R.K.: My guest tonight is Kirkpatrick Sale. He is the author of a dozen books including After Eden: The evolution of Human Domination, Human Scale and Rebels Against the Future: The Luddites and Their War on the Industrial Revolution. He's the director of the Middlebury Institute for the study of separation, secession, and self-determination. Welcome to the show.
K.S.: Well thank you, sir.
R.K.: So, as I was telling you before we got on the air, I discovered you because I recently read E. F. Schumacher's book, Small is Beautiful, then I found out that you had given a talk at a conference on decentralization, on decentralism, and that got me started looking at your work and it's all very interesting and powerful stuff. So I'm not sure where to begin but...
K.S.: Well, thank you.
R.K.: You gave me the clue and that is that I wrote to you and I said that I do this show called Bottom Up Radio because I believe we're in a transition from a top down to a bottom up culture and you said you disagree with me. Which is always fun and forces me to think in new ways. So. why do you disagree?
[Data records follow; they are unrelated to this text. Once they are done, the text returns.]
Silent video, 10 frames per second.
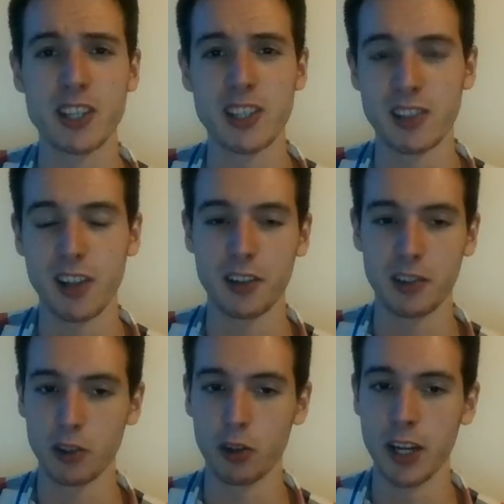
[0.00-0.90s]
is not a
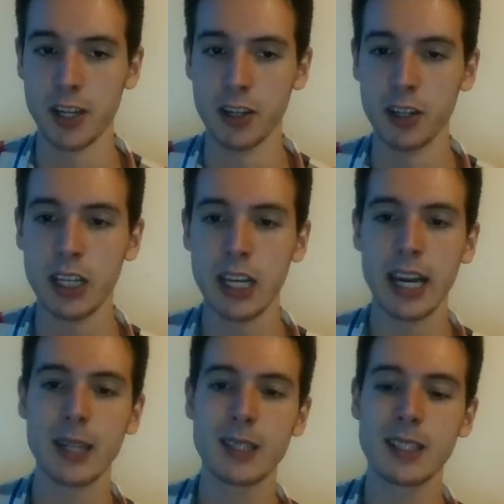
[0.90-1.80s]
good idea.
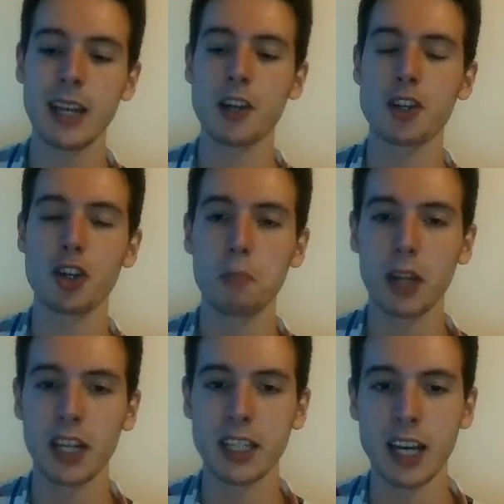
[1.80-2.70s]
Instead, I should
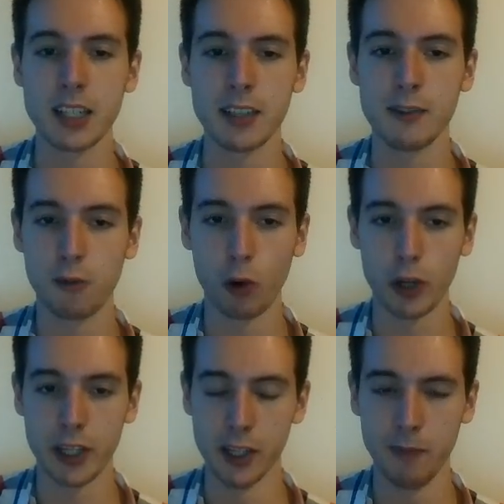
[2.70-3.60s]
play knight e4
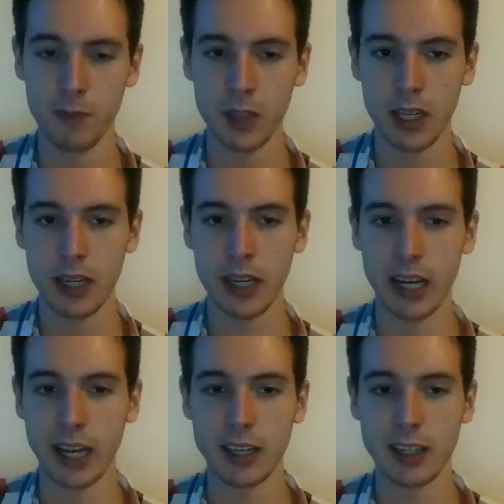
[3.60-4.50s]
here.
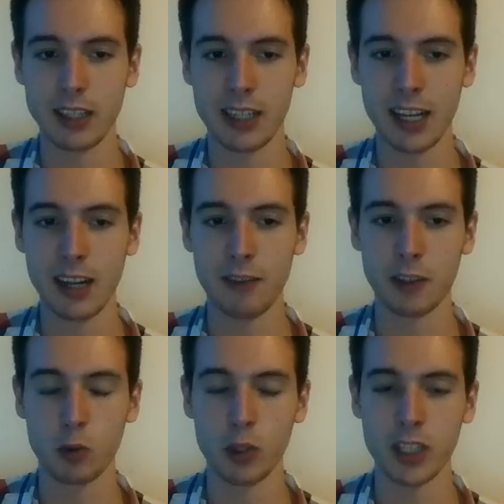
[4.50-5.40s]
And then after
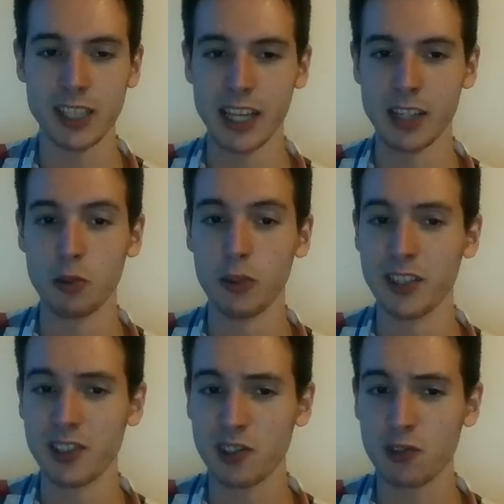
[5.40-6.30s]
queen takes a2,
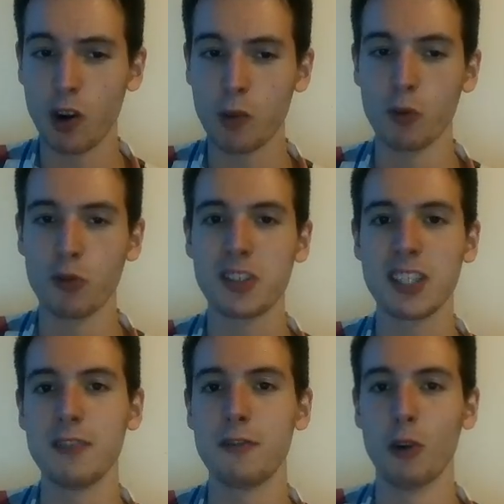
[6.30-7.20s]
there's a strong move
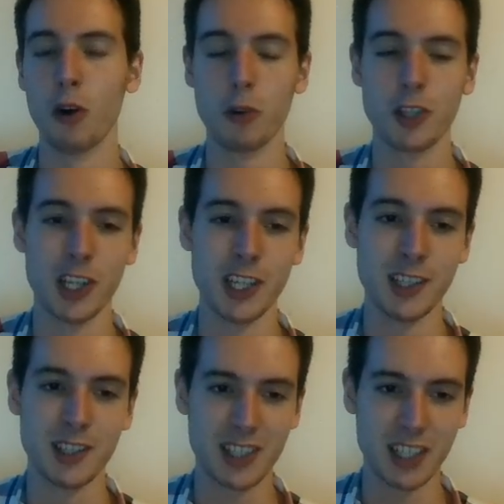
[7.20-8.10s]
c4, which I
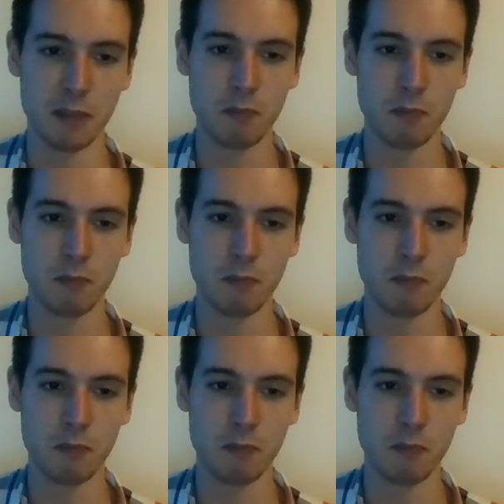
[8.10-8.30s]
didn't see.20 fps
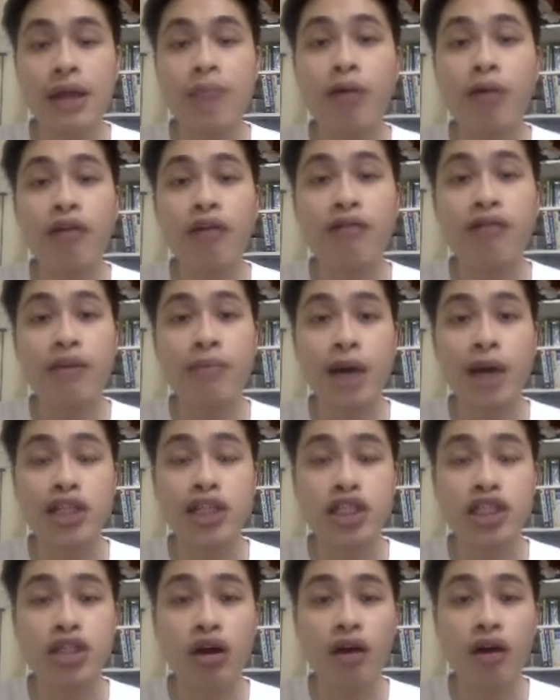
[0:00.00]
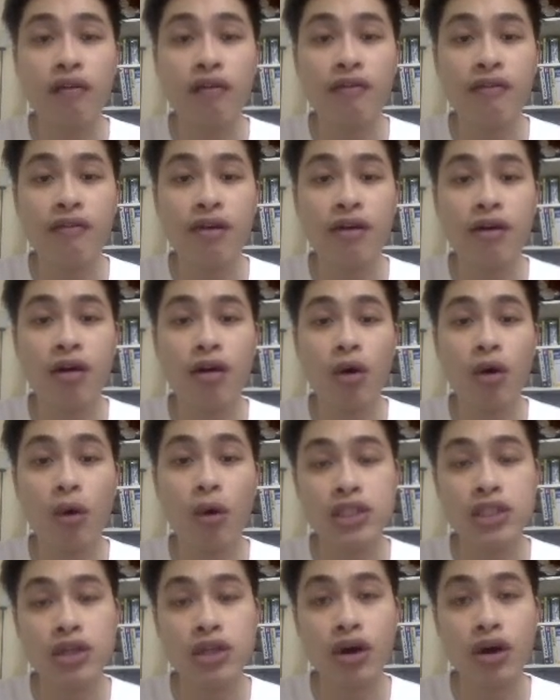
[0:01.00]
profit margin of
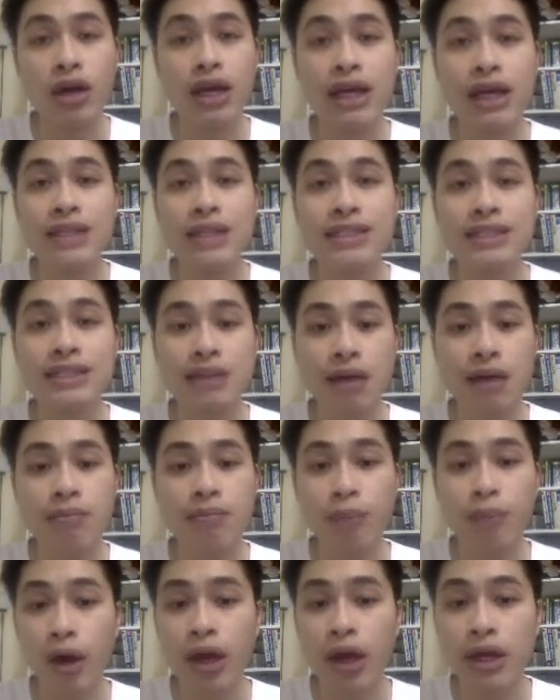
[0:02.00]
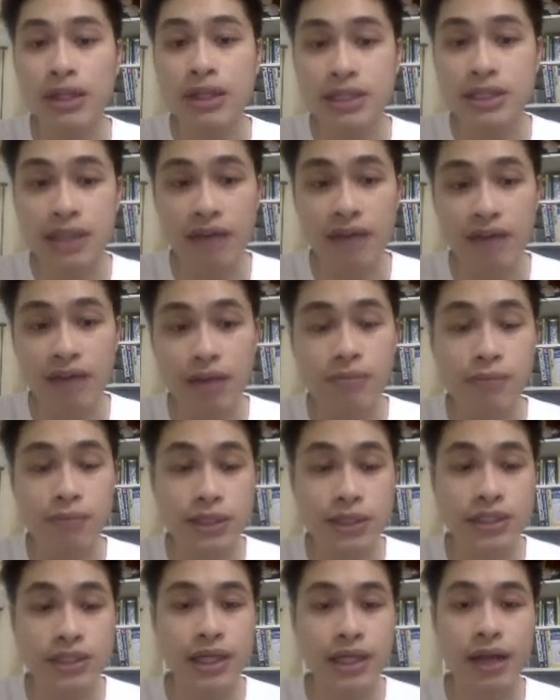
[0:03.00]
Owens Corning is
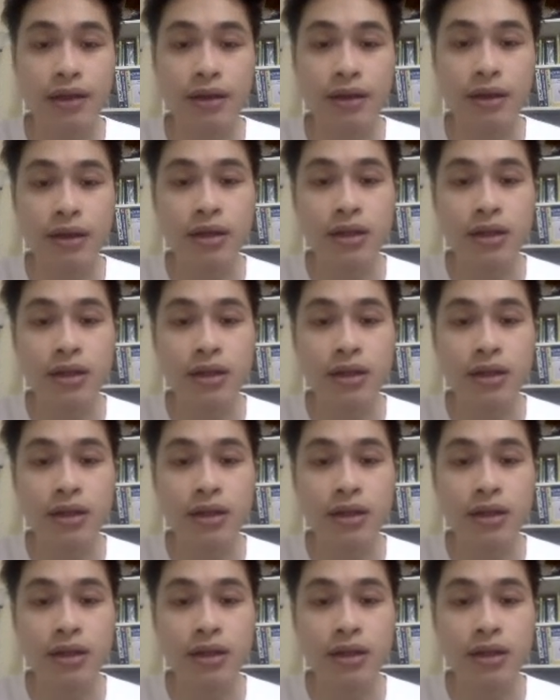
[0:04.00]
7.7%.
K.S.: I don't think we're achieving it. I think it's one of those lofty goals that people have from time to time, but it doesn't seem to me to be happening. In fact, most of the things that I have been supporting for most of my seventy-five years have not gotten anywhere either, including protecting the environment and decentralism.
You know we established a Schumacher Institute in Massachusetts that was devoted to decentralization and getting people to talk about it and think about it and to write about it which we did for about twenty years and there is a rump organization, a Schumacher society of some kind still going on with some of the original people, but it's just spinning its wheels.
And I have to say that seems to me... what I have learned in a fairly long life, I haven't given up on any of the causes that I've taken on but I can't say that I won them, or that the world has gotten significantly better. I would say, for example, in the environmental area that the world has gotten significantly worse and, though much attention is drawn and much alarm is being raised, I don't see that it's having any effect in the world. Alas.